CY-FAIR ELITE, PHILLY BELLES SHINE BRIGHTEST
Pool A competition in the 17U division was led by the Philadelphia Belles 17 EYBL squad which was without Blue Star 30 Maddie Burke. The Belles went 4-1, losing only to Wisconsin Elite by two points in their final game. Forward Faith Masonius (2019) had a dominating tournament, using her varied skill set to propel the Belles.
Pool B was dominated by another EYBL squad, Cy-Fair Elite 16, which played the event with just six players. USA Basketball U16 National Team trials participants Jordyn Merritt and Deja Kelly weren’t with the team last weekend (Blue Star 30) but Cy-Fair rolled anyway, with 2018 guard Maddie Williams and a frontline that goes 6-2, 6-5, 6-7 doing the most damage during a 5-0 mark.
WISCONSIN ACADEMY FEELS AT HOME IN CHICAGO
Wisconsin Academy is a program that makes its presence felt at USJN events in Chicago on a regular basis, and last weekend was no exception.
The Academy 17 Pickett squad won the bracket for Pools C-J in the 17U division, topping Indiana Always 100 16 Wright in the final, 68-47.
The Academy is led by 5-9 2018 guard Jayda Jensen, a solid penetrator who has an offer from Eastern Illinois, and backcourt mate Hannah Jones (2018). The Academy’s frontcourt is no less capable, topped by a pair of ‘18s, 6-0 Sydney Mathiason and stout 6-footer Cici Rindy.
“And they run the floor well for big kids,” coach Brad Pickett said. “They’re athletic.”

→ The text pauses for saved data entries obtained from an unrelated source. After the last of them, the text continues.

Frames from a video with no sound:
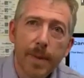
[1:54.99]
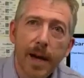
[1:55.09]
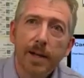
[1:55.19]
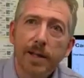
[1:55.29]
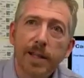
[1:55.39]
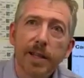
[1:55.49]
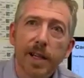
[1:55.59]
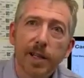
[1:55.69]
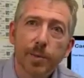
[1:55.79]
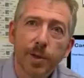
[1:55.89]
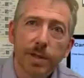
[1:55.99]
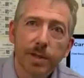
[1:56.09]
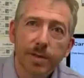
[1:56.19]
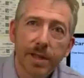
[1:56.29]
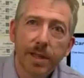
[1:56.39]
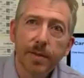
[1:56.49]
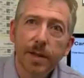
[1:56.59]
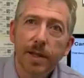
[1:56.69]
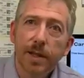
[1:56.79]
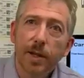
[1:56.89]
Our clinical experts have
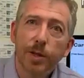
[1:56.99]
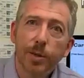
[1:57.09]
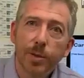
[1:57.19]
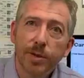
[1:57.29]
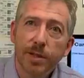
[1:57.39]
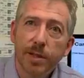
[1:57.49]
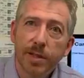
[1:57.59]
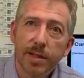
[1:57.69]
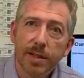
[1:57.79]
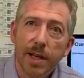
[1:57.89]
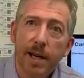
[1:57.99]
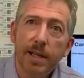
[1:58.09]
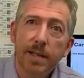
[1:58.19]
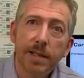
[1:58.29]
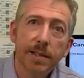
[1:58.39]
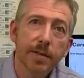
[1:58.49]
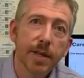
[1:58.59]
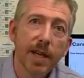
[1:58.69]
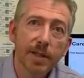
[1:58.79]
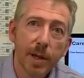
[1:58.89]
significantly contributed to the design and testing of
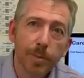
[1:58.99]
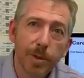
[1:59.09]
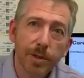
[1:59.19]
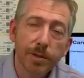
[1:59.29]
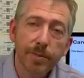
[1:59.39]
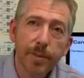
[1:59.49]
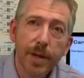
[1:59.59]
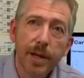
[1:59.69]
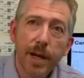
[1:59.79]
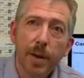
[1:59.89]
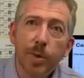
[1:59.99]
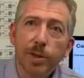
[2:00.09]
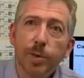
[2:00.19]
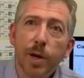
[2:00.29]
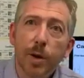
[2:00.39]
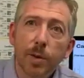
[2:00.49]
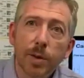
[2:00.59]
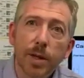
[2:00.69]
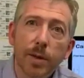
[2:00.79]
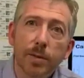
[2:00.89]
CareScan Plus, and whilst we
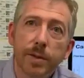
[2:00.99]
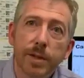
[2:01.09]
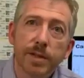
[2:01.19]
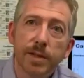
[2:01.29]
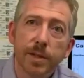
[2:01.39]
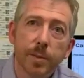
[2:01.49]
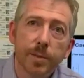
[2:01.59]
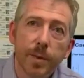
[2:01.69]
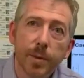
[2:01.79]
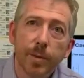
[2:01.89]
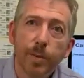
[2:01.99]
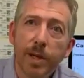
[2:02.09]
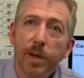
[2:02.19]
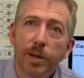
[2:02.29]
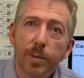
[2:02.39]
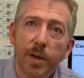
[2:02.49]
wholly owned the system, we called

ALWAYS 100 CLAIMS 15U TITLE
The Always 100 15 Smith team earned a hard-fought championship by defeating Illinois’ Quad City Attack 15 in the title game, 51-39, despite missing its best players.
Leigha Brown, a 6-2 2018 commit to Nebraska, wasn’t available along with the only other ’18 on the roster, guard Kelli Damman who recently received an offer from Oakland. Always 100 prevailed anyway, getting solid production from multiple players, most notably 6-1 2019 product Sophia Nolan.

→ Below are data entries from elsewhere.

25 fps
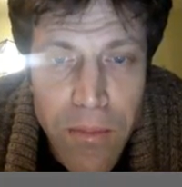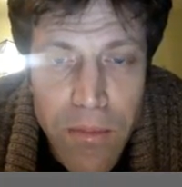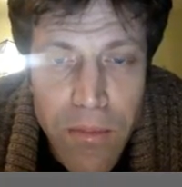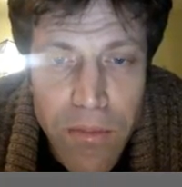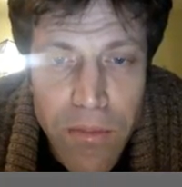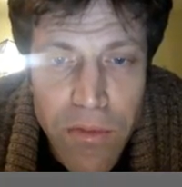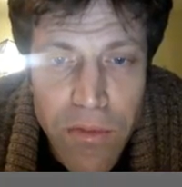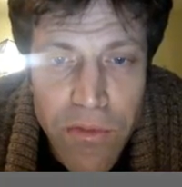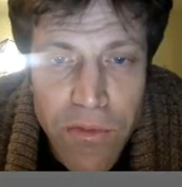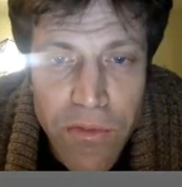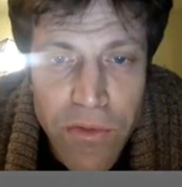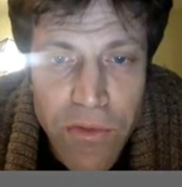
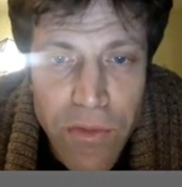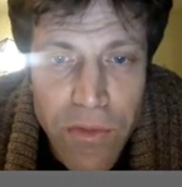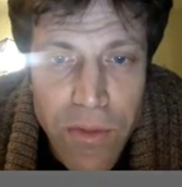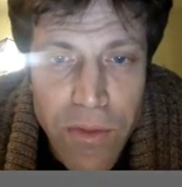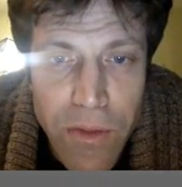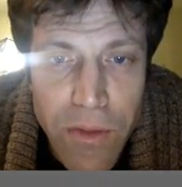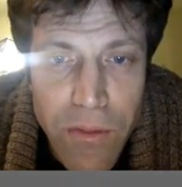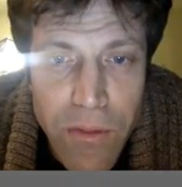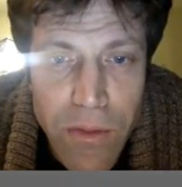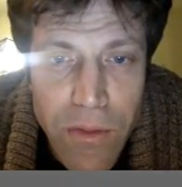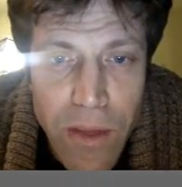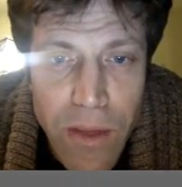
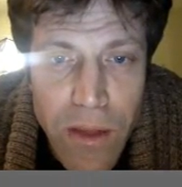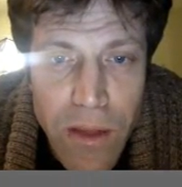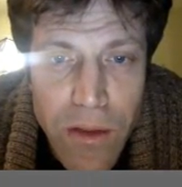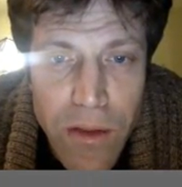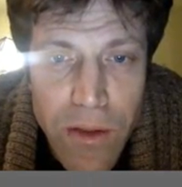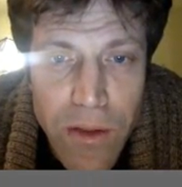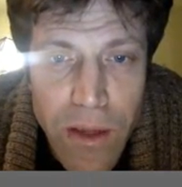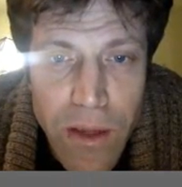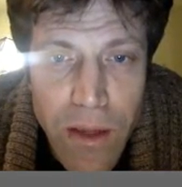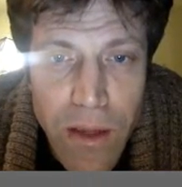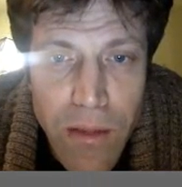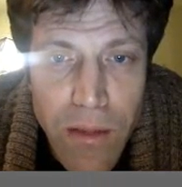Distribute, and
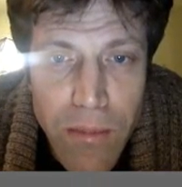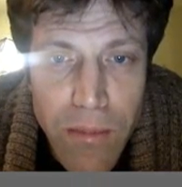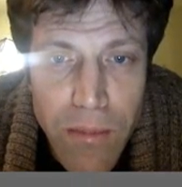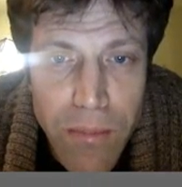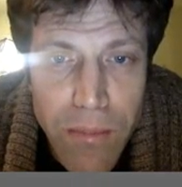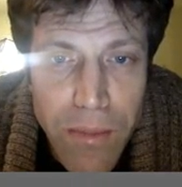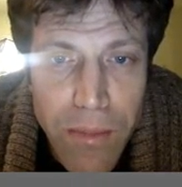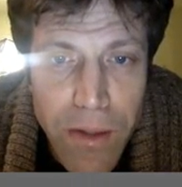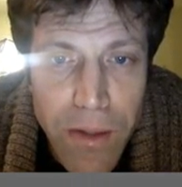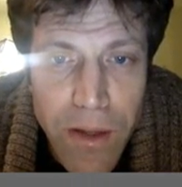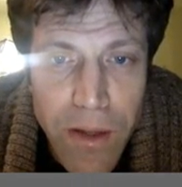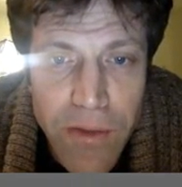you get
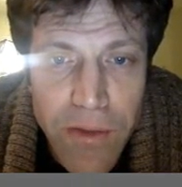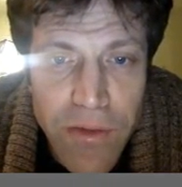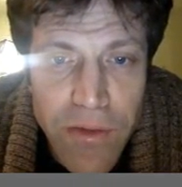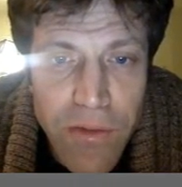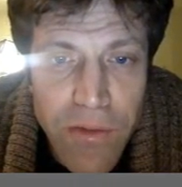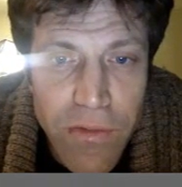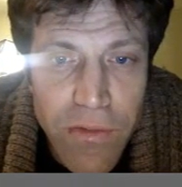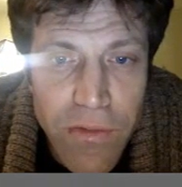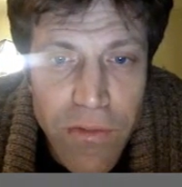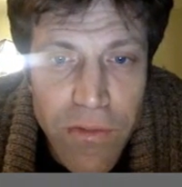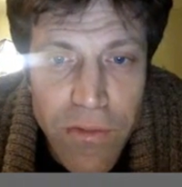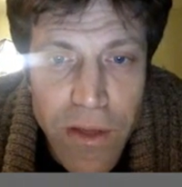
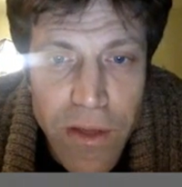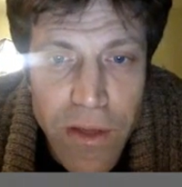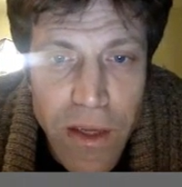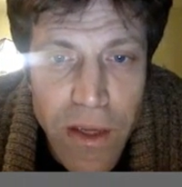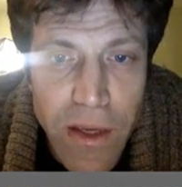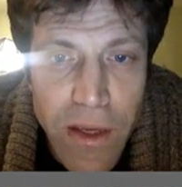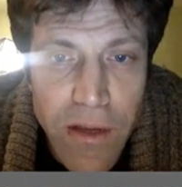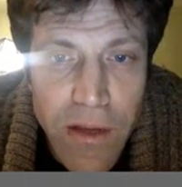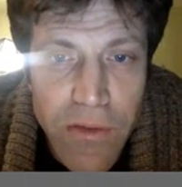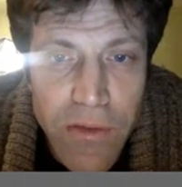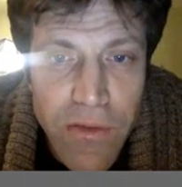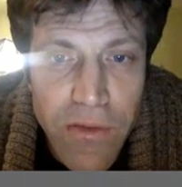positive
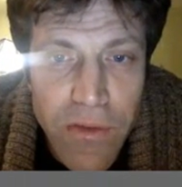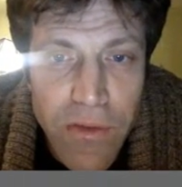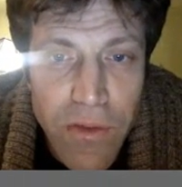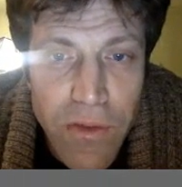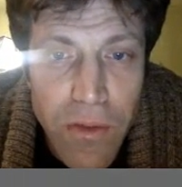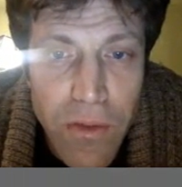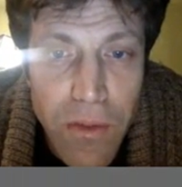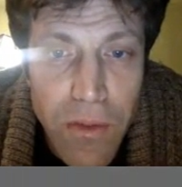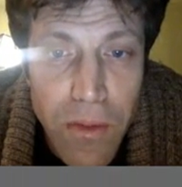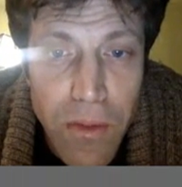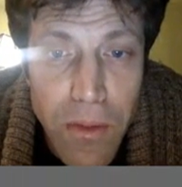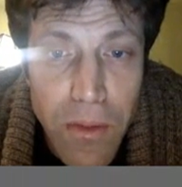3x
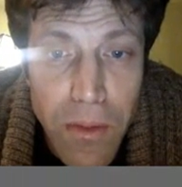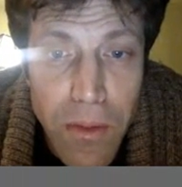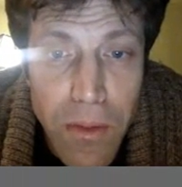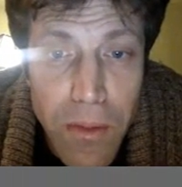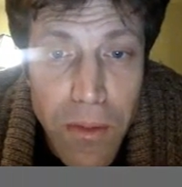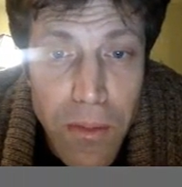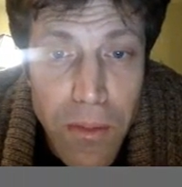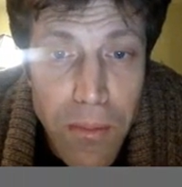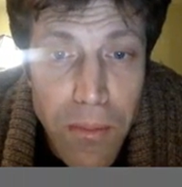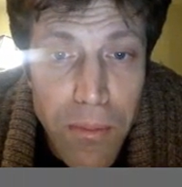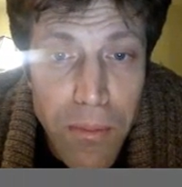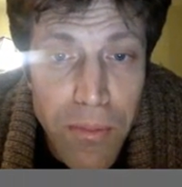
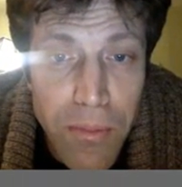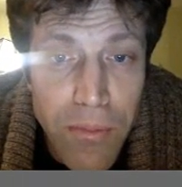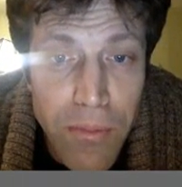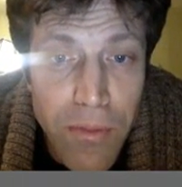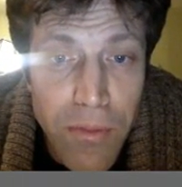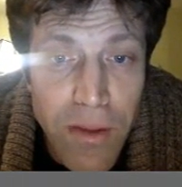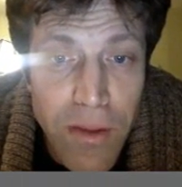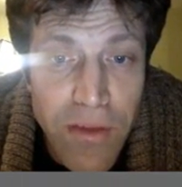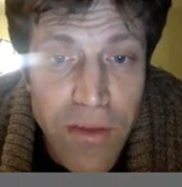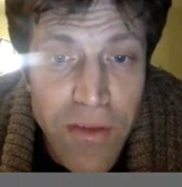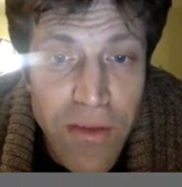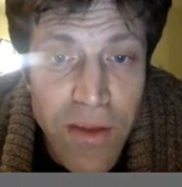
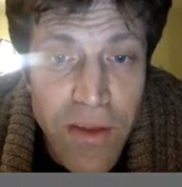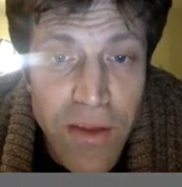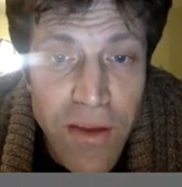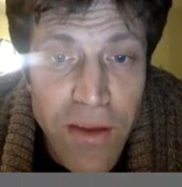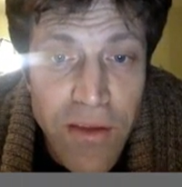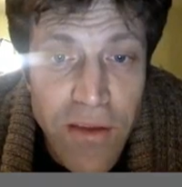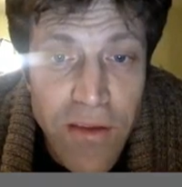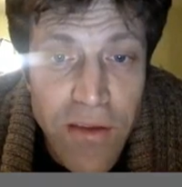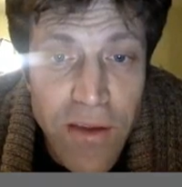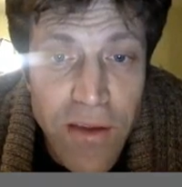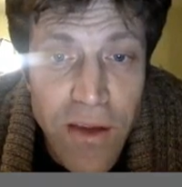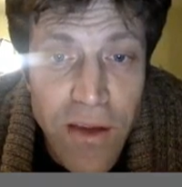plus
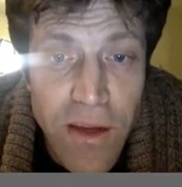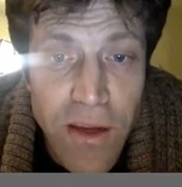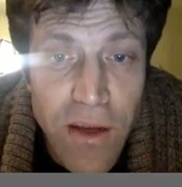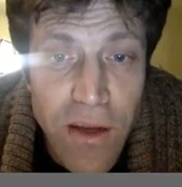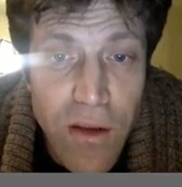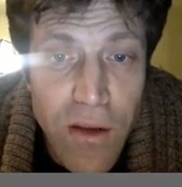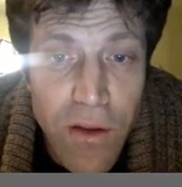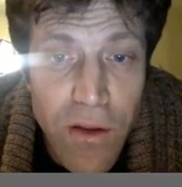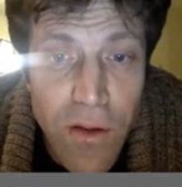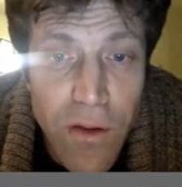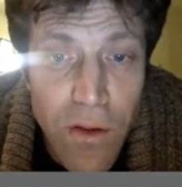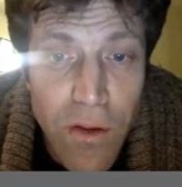
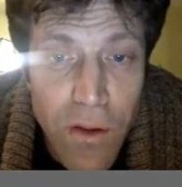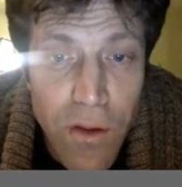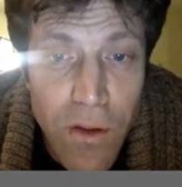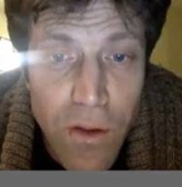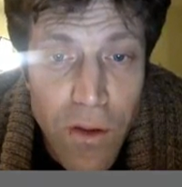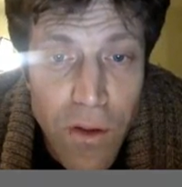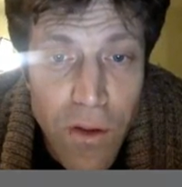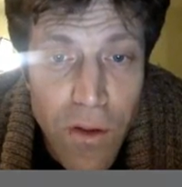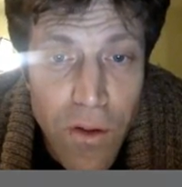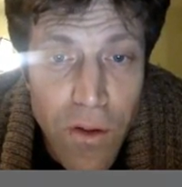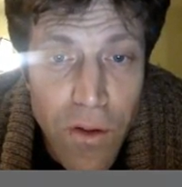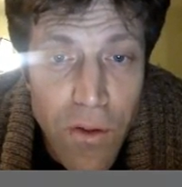18
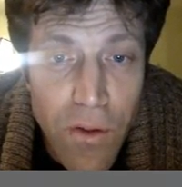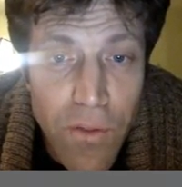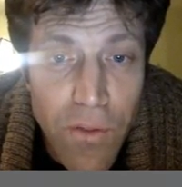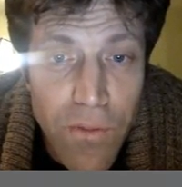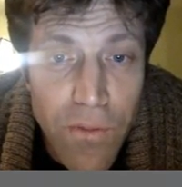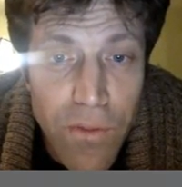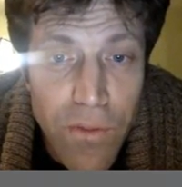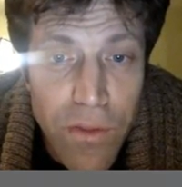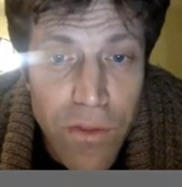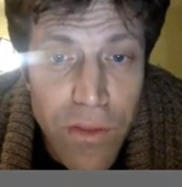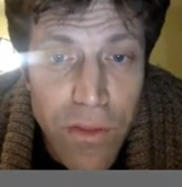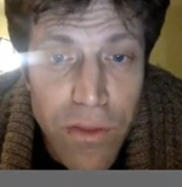
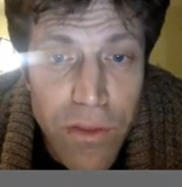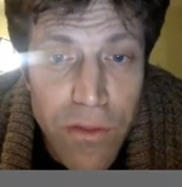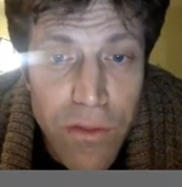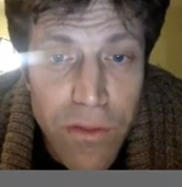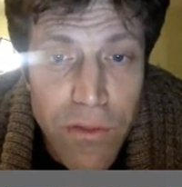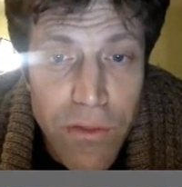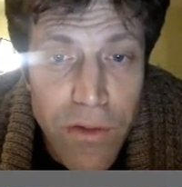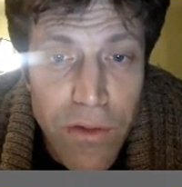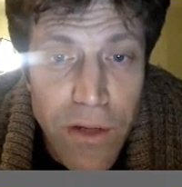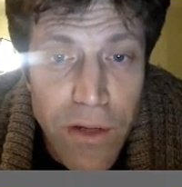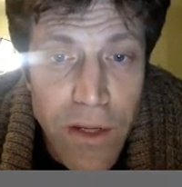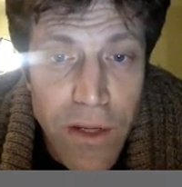over
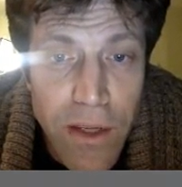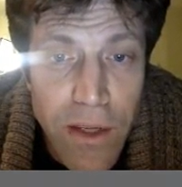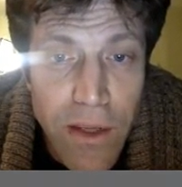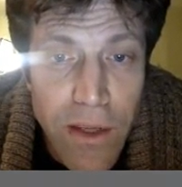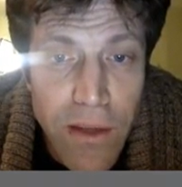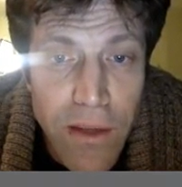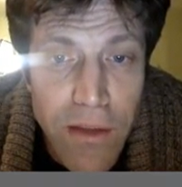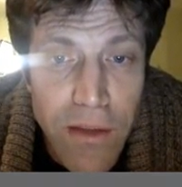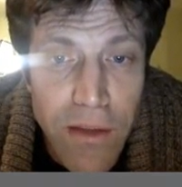3.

“To fill in for 30 points out of our lineup, the girls stepped up,” coach Julius Smith said.
Nolan has a soft touch around the basket and has a great stroke from the foul line, an indication that she is capable of stepping out farther on the court.

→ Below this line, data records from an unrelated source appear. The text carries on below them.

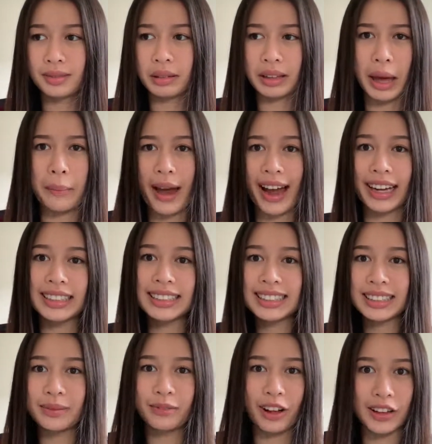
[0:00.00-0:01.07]
get back into
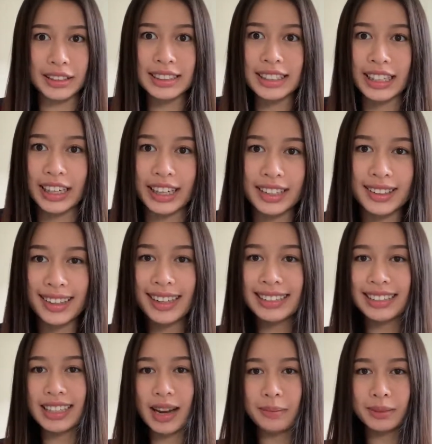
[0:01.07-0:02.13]
some volunteering that I
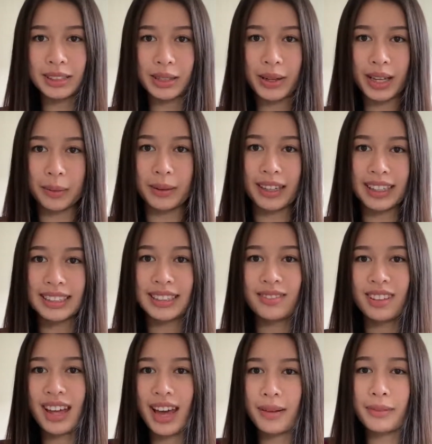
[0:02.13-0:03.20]
stopped doing because of
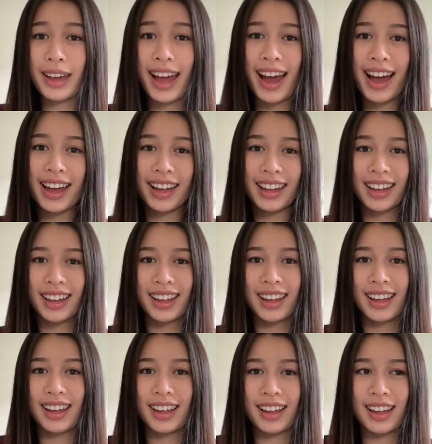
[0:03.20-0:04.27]
the MCAT.
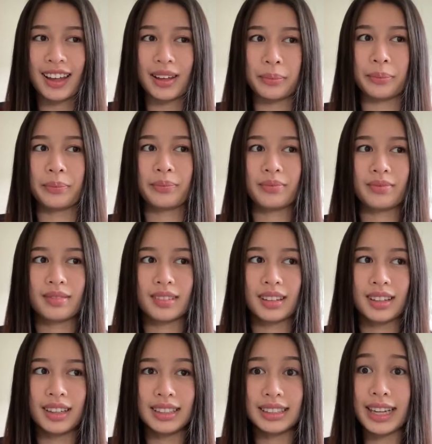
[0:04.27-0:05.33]
Um,
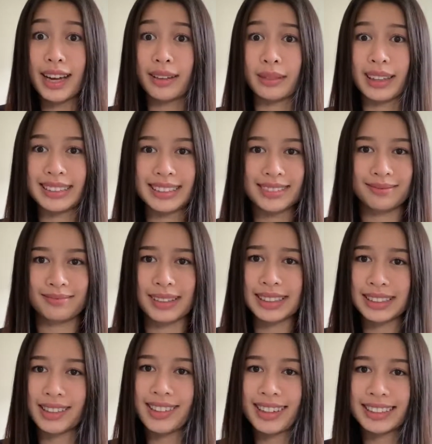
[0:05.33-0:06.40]
and yeah, that's that's
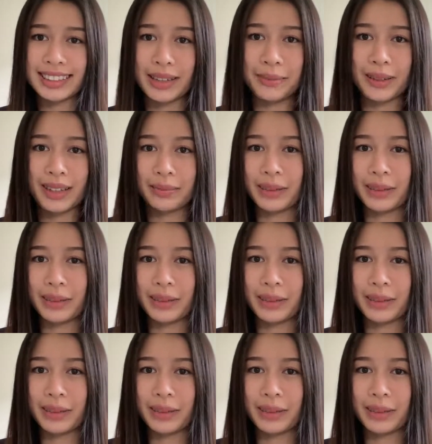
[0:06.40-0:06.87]
all that's up with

“Great outside touch,” Smith said. “I think she’s been pushed down to the post for most of her young career, and we’re starting to move her to the outside. I think she’s doing a good job of making that adjustment so that she can be that big wing player at the next level.”
DOUBLE OT THRILLER IN 14U FINAL
His team was playing its third game of the day – with just seven players – against a team playing its second game, but double overtime didn’t prevent Bob Saxman’s Michigan Force 14 from taking the championship in the 14U division with a 57-55 win against the Wisconsin Purple Aces 14.
In the second OT, the Purple Aces missed three shots in the final seconds before the Force’s Madelyn Alexander grabbed the rebound and was fouled with 2.4 seconds left. She sank both free throws, and the Aces’ Jaddan Simmons’ halfcourt shot at the buzzer bounced off the rim.
“We were missing our point guard, Abby Long who was ill, and we had players step up and fill that role and take those minutes,” Saxman said. “The whole weekend what amazed me was we had different players stepping up every game. We hung around and hung around and made stops when we needed to.”